I’ve done the Google thing for several days and I’m hitting a blank.
I’m wondering if there’s a way to attach to a running IE process (on
Windows) by using win32ole alone. I can do it with watir, ie =
Watir::IE.attach(:url, url), but I may need to do this on platforms that
don’t have watir installed.
I’ve done the Google thing for several days and I’m hitting a blank.
I’m wondering if there’s a way to attach to a running IE process (on
Windows) by using win32ole alone. I can do it with watir, ie =
Watir::IE.attach(:url, url), but I may need to do this on platforms that
don’t have watir installed.
Thanks in advance for any pointers,
Geoff
Hi,
it’s certainly possible. In programming ruby you’llfind an example how
to attach to running excel. Then you’ll need to find out Explorer’s
API - it shouldn’t be that hard (see MSDN etc.)
I’ve done the Google thing for several days and I’m hitting a blank.
I’m wondering if there’s a way to attach to a running IE process (on
Windows) by using win32ole alone. I can do it with watir, ie =
Watir::IE.attach(:url, url), but I may need to do this on platforms that
don’t have watir installed.
The Watir code uses win32ole to implement Watir::IE.attach. Have you
looked at it? It’s open source and the latest code is in the repository
on OpenQA.org.
IE objects are included in the Windows collection of the Shell object,
so you could do something like the following (code not tested):
Excellent – I’ll give it a go! Thanks everyone for your help. I’ve
been wading trough the watir source (oh man, that was a bad pun), but
it’s nice to have a small snippet like that to get me started.

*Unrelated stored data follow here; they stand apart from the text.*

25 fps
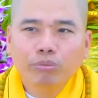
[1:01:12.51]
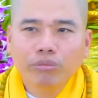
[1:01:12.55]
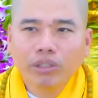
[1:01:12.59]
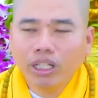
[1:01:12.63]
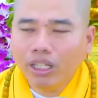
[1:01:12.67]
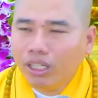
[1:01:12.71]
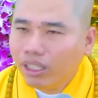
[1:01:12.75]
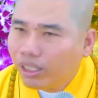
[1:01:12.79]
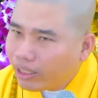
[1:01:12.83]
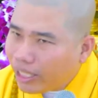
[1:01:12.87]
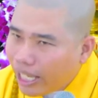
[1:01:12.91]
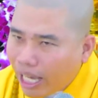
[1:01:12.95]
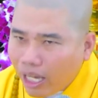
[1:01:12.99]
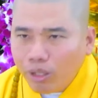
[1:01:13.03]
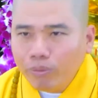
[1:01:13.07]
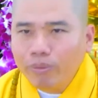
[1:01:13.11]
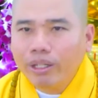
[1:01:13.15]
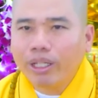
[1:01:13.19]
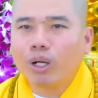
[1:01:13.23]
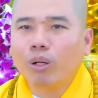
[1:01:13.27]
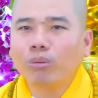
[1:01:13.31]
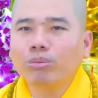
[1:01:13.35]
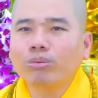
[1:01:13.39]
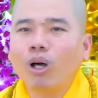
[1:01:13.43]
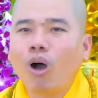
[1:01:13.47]
Đường nào quý
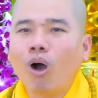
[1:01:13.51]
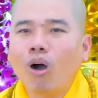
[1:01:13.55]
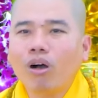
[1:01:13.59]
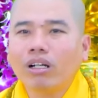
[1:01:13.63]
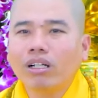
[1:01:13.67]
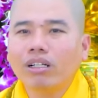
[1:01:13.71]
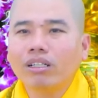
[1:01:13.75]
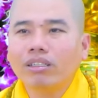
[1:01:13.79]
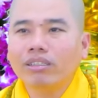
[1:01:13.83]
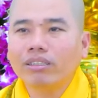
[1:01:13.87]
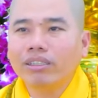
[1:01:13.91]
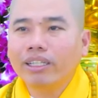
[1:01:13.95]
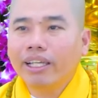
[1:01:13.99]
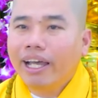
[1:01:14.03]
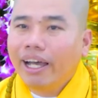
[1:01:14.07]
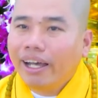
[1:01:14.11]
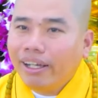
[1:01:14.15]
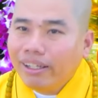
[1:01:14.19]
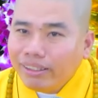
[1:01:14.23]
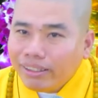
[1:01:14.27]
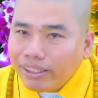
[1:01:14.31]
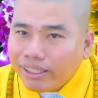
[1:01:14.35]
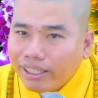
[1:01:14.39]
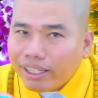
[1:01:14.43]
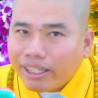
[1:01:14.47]
vị cũng thoát được.
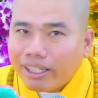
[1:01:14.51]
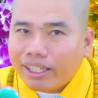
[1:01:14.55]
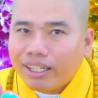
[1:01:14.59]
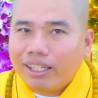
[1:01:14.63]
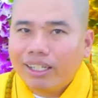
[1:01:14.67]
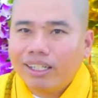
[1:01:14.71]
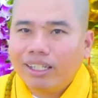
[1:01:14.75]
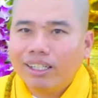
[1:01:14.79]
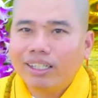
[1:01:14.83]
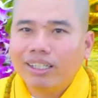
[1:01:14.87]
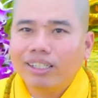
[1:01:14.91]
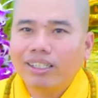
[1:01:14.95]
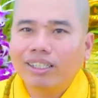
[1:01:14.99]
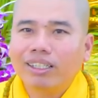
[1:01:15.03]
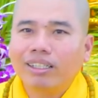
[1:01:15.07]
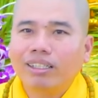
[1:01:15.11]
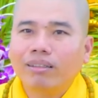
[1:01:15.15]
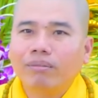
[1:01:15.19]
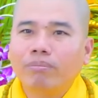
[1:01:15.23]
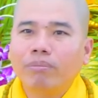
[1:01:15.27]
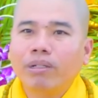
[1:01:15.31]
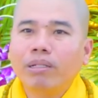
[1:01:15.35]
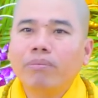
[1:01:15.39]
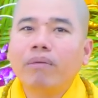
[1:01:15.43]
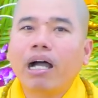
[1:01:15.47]
Nhớ nè
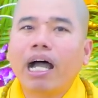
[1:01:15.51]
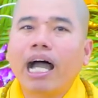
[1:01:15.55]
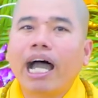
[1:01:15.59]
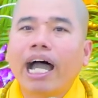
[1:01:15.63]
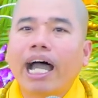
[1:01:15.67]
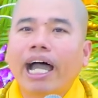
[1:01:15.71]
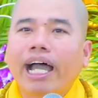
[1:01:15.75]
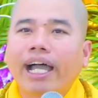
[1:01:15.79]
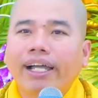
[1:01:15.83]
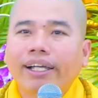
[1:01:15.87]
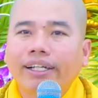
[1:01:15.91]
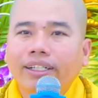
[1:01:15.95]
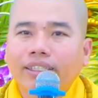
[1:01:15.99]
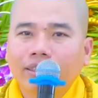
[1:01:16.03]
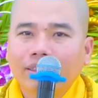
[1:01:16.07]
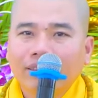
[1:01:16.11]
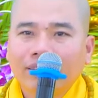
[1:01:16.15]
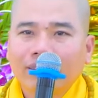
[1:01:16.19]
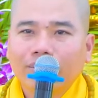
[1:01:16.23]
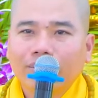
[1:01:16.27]
mấy bàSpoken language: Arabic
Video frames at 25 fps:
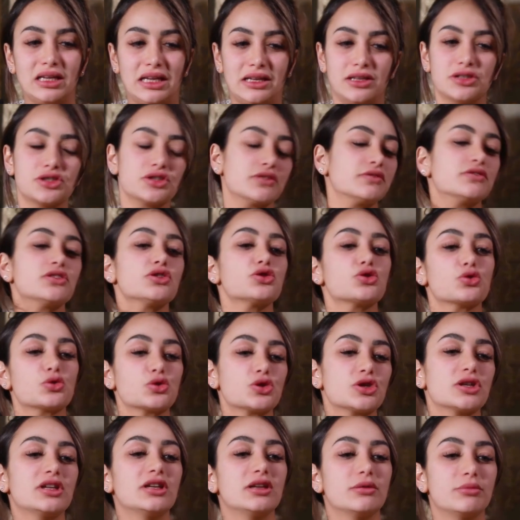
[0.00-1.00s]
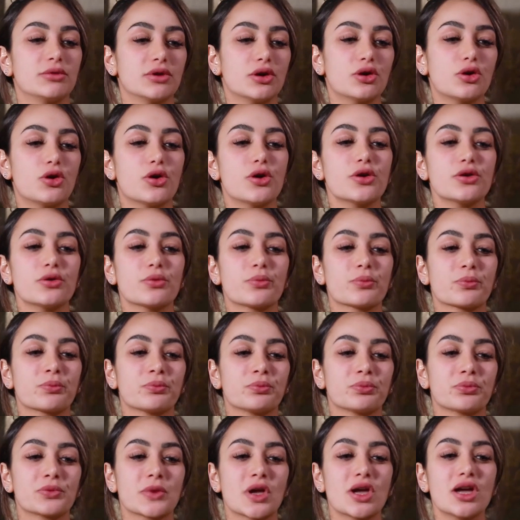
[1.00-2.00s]
يعني شفتي شو الشيء اللي بيقهر؟
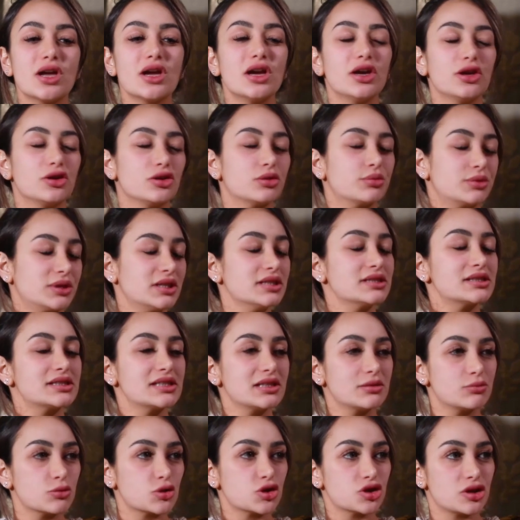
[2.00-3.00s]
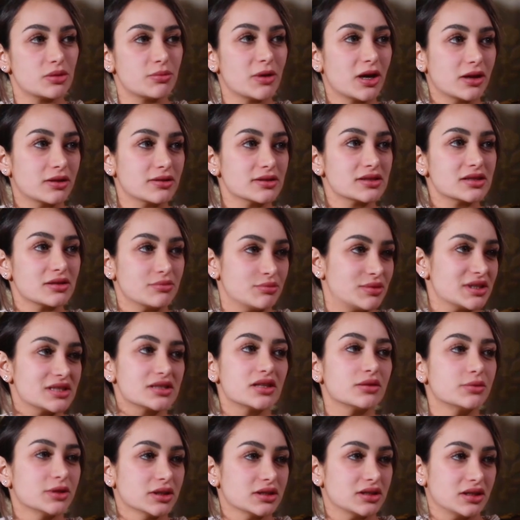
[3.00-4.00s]
إنه بتحسي المجتمع انقسم
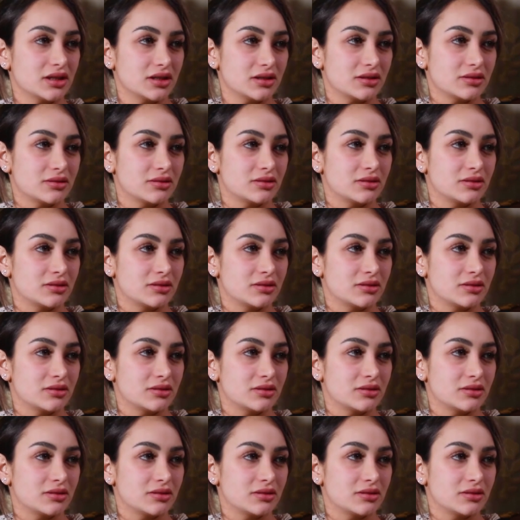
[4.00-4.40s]
بس طبقتين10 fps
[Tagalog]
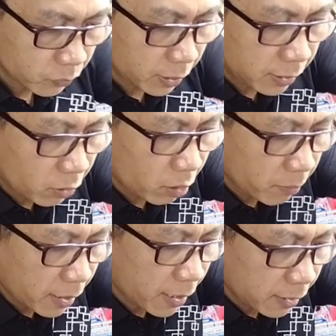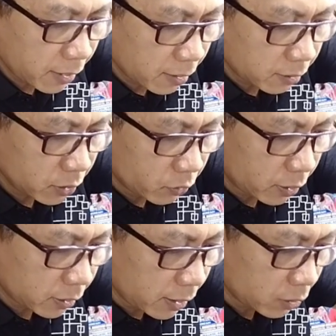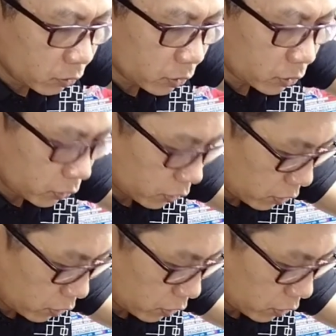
Need daw ng may-ari ang unit nito. So,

Thanks again, and I’ll post back if I get it working. (I’m working on a
preview in browser command for the e Text Editor, which uses TextMate
bundles–but Windows doesn’t have AppleScript so I’m rewriting those
commands in ruby.)
Each item in the the shell’s Windows collection is an actual
InternetExplorer object, so once you get to that object you will
utilize the standard IE object’s properties and methods:
Each item in the the shell’s Windows collection is an actual
InternetExplorer object, so once you get to that object you will
utilize the standard IE object’s properties and methods:
shell = WIN32OLE.new(‘Shell.Application’)
shell.Windows.each do | window |
Do you how I’d look for the URL instead of window.Document.Title? I’m
guaranteed to have a file name (with full path), but may not know the
title. Or could you point me to the docs where I could find all the
methods and properties? (I found them from IE, but not for
Shell.Application.)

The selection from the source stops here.